Portrait épicycloïque du jour

 Jules Verne, le Docteur Ox, 1966, couverture

«Quel âge avait cet être singulier ? Personne n’eût pu le dire ! On devinait qu’il devait exister depuis un grand nombre de siècles, mais voilà tout. Sa grosse tête écrasée reposait sur des épaules dont la largeur égalait la hauteur de son corps, qui ne dépassait pas trois pieds. Ce personnage eût fait bonne figure sur un support de pendule, car le cadran se fût naturellement placé sur sa face, et le balancier aurait oscillé à son aise dans sa poitrine. On eût volontiers pris son nez pour le style d’un cadran solaire, tant il était mince et aigu; ses dents, écartées et à surface épicycloïque, ressemblaient aux engrenages d’une roue et grinçaient entre ses lèvres; sa voix avait le son métallique d’un timbre, et l’on pouvait entendre son cœur battre comme le tic-tac d’une horloge. Ce petit homme, dont les bras se mouvaient à la manière des aiguilles sur un cadran, marchait par saccades, sans se retourner jamais. Le suivait-on, on trouvait qu’il faisait une lieue par heure et que sa marche était à peu près circulaire.»
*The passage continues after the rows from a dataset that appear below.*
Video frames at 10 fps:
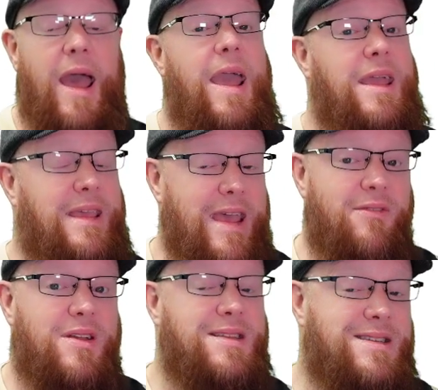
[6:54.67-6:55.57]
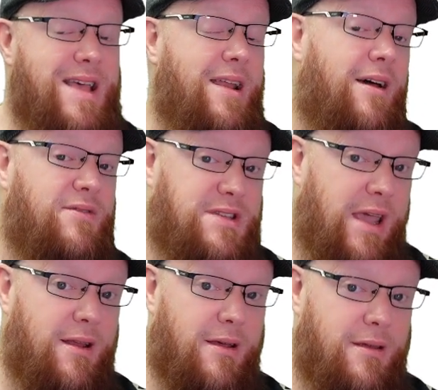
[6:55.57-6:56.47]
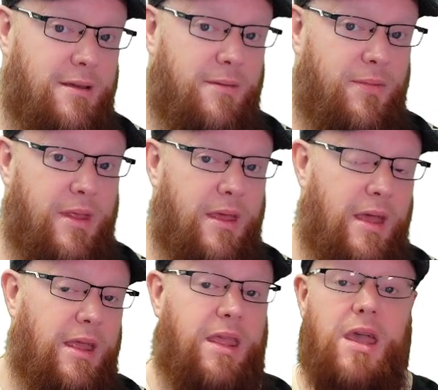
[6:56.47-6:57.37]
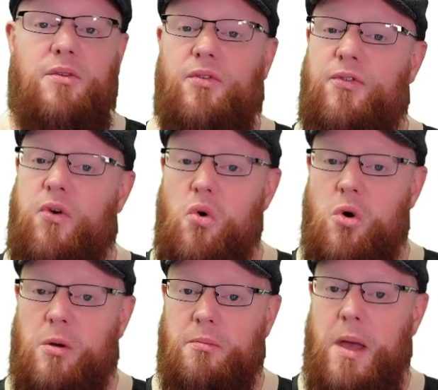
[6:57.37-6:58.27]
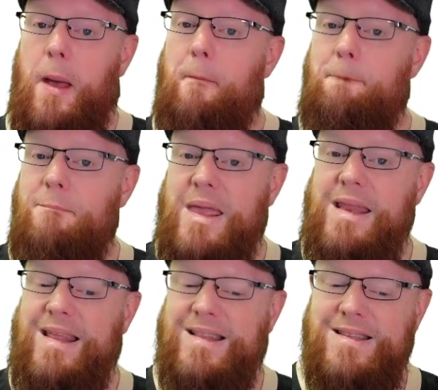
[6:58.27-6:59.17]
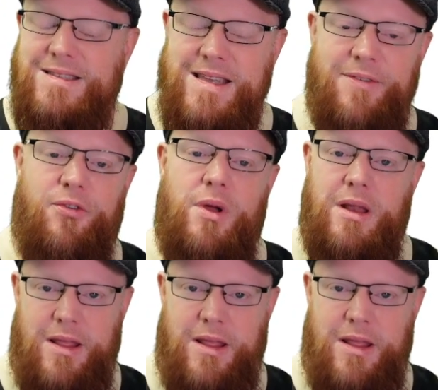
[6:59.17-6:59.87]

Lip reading: A given set of data can form many differentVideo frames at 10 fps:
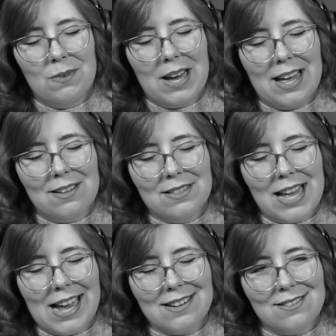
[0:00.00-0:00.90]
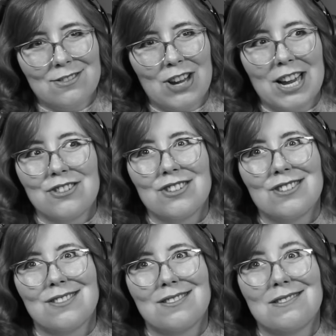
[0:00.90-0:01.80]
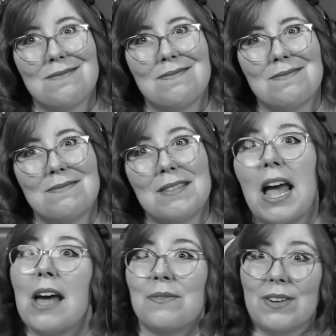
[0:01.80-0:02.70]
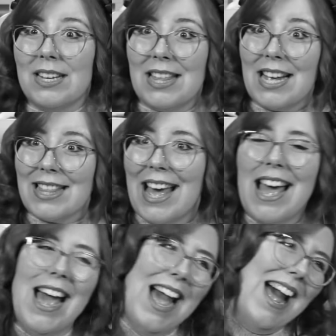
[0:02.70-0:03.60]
well, that changes everything then.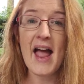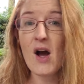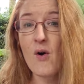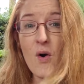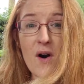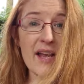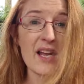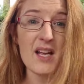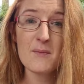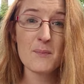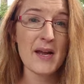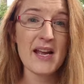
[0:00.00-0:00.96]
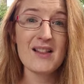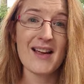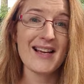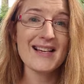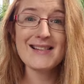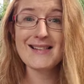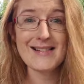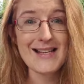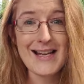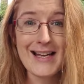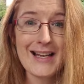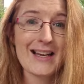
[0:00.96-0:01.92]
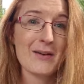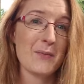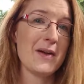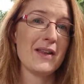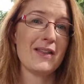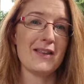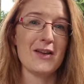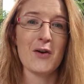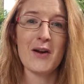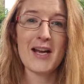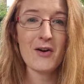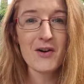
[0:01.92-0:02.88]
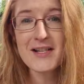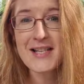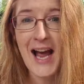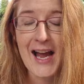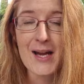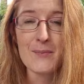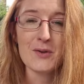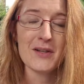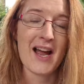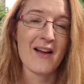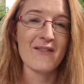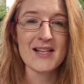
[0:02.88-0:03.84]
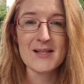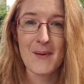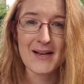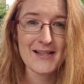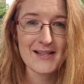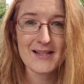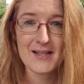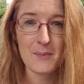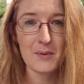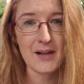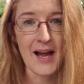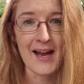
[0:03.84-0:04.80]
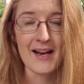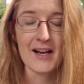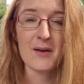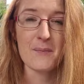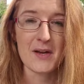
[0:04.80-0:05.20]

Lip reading: Or it can be like a sink with, it on a table and having spaces to play. And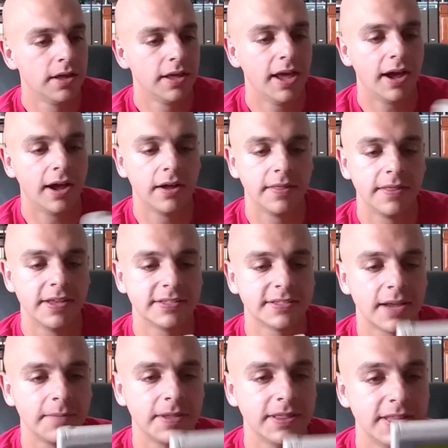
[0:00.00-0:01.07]
Yeah,
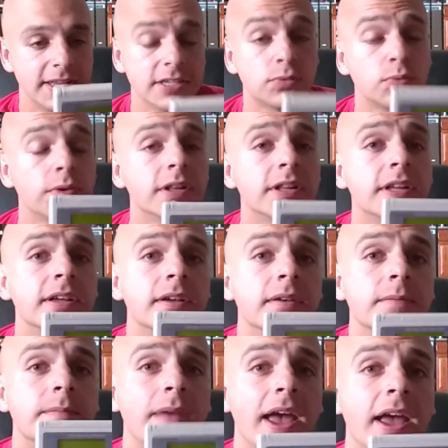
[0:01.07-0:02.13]
this really
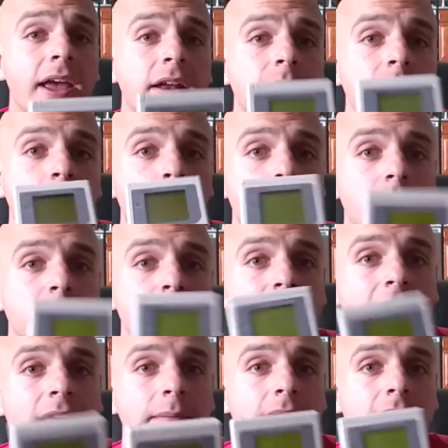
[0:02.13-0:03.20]
made portable
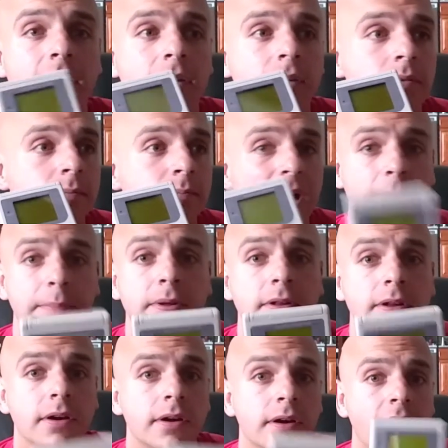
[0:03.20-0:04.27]
gaming
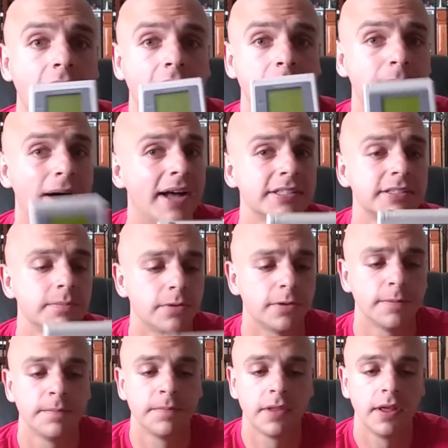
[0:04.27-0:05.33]
popular and
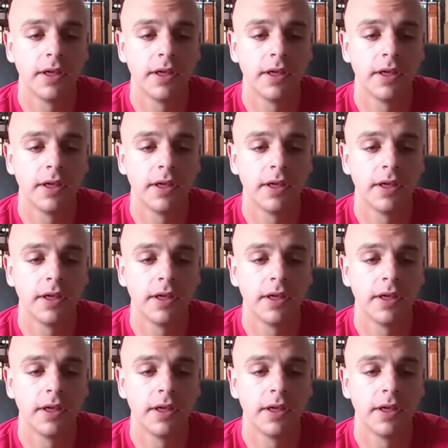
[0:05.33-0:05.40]
possible.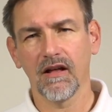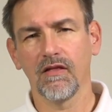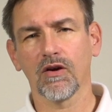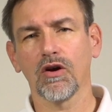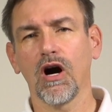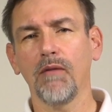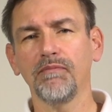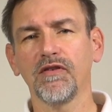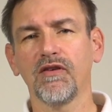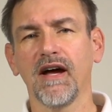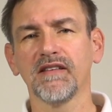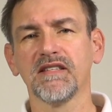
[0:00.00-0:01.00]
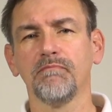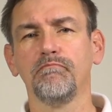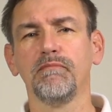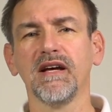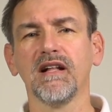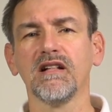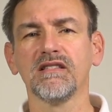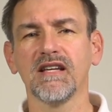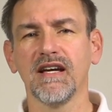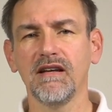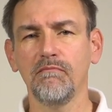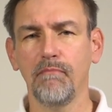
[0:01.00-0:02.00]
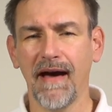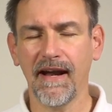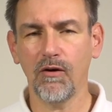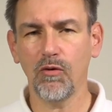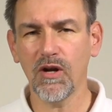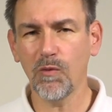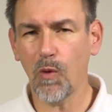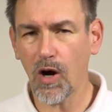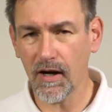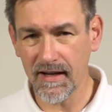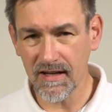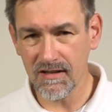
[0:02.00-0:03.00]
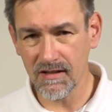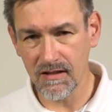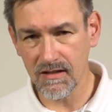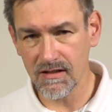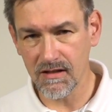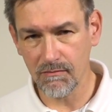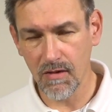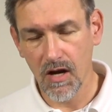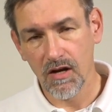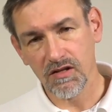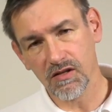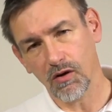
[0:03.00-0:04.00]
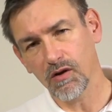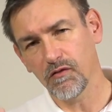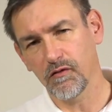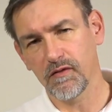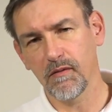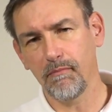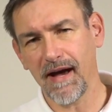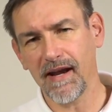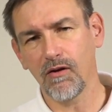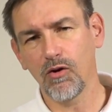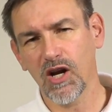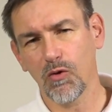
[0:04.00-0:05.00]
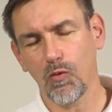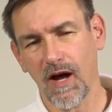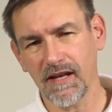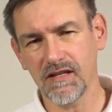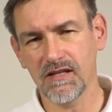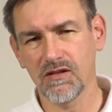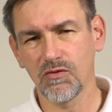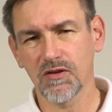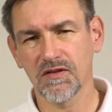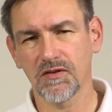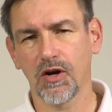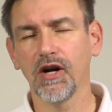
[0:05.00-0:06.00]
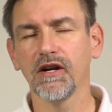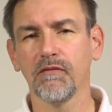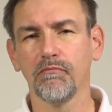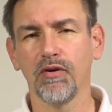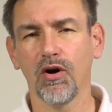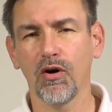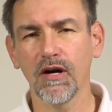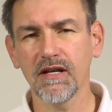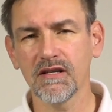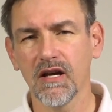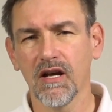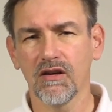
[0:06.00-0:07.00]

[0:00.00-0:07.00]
The copter has a built-in battery warning system, so if the battery runs to a certain point,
Jules Verne, le Docteur Ox, Paris, Le livre de poche. Jules Verne, 1966, 329 p. et un cahier non paginé sur Jules Verne, p. 139.

L’art du portrait sportivo-allusif

Haruki Murakami, 1Q84, 2012, vol. 2, couverture

«Ten minutes later, his father’s doctor appeared, drying his hands with a towel. Flecks of white were beginning to appear among the stiff hairs of his head. He was probably around fifty. He was not wearing a white jacket, as if he had just completed some task. Instead he wore a gray sweatshirt, matching gray sweatpants, and an old pair of jogging shoes. He was well built and looked less like a doctor than a college sports coach who had never been able to rise past Division II

Haruki Murakami, 1Q84, traduction de Jay Rubin (vol. 1 et 2) et de Philip Gabriel (vol. 3), Anchor Canada, 2012, 3 vol., 1157 p., vol. 2, p. 720. Édition originale : 2009-2010.

Portrait préféerique du jour

 Haruki Murakami, 1Q84, 2012, vol. 3, couverture

«The next afternoon, a young woman visited his office. She was probably not yet twenty. She had on a short white dress that revealed the curves of her body, matching white high heels, and pearl earrings. Her earlobes were large for her small face. She was barely five feet tall. She wore her hair long and straight, and her eyes were big and bright. She looked like a fairy in training

Haruki Murakami, 1Q84, traduction de Jay Rubin (vol. 1 et 2) et de Philip Gabriel (vol. 3), Anchor Canada, 2012, 3 vol., 1157 p., vol. 3, p. 831. Édition originale : 2009-2010.

L’art du portrait cinématographique

Jean Echenoz, les Grandes Blondes, 1995, couverture

«[L’]inspecteur Clauze présentait un faciès ratier de second rôle français. Voix sinueuse et filament de moustache, œil plissé sur sourire de biais qui affichaient le plus franchement du monde une personnalité de faux jeton. Physique de fourbe qui traîne souvent dans les castings : ironiques, obséquieux, éventuellement menaçants, se croyant malins, d’ailleurs l’étant, plus qu’on ne l’imaginerait, mais somme toute pas assez car échouant toujours dans leurs entreprises. Types recrutés pour jouer l’agent de change véreux, l’ancien collègue maître-chanteur ou le beau-frère dans la police. En l’occurrence c’était le beau-frère dans la police. Et comment va Geneviève ?»

Jean Echenoz, les Grandes Blondes. Roman, Paris, Éditions de Minuit, 1995, 250 p., p. 61.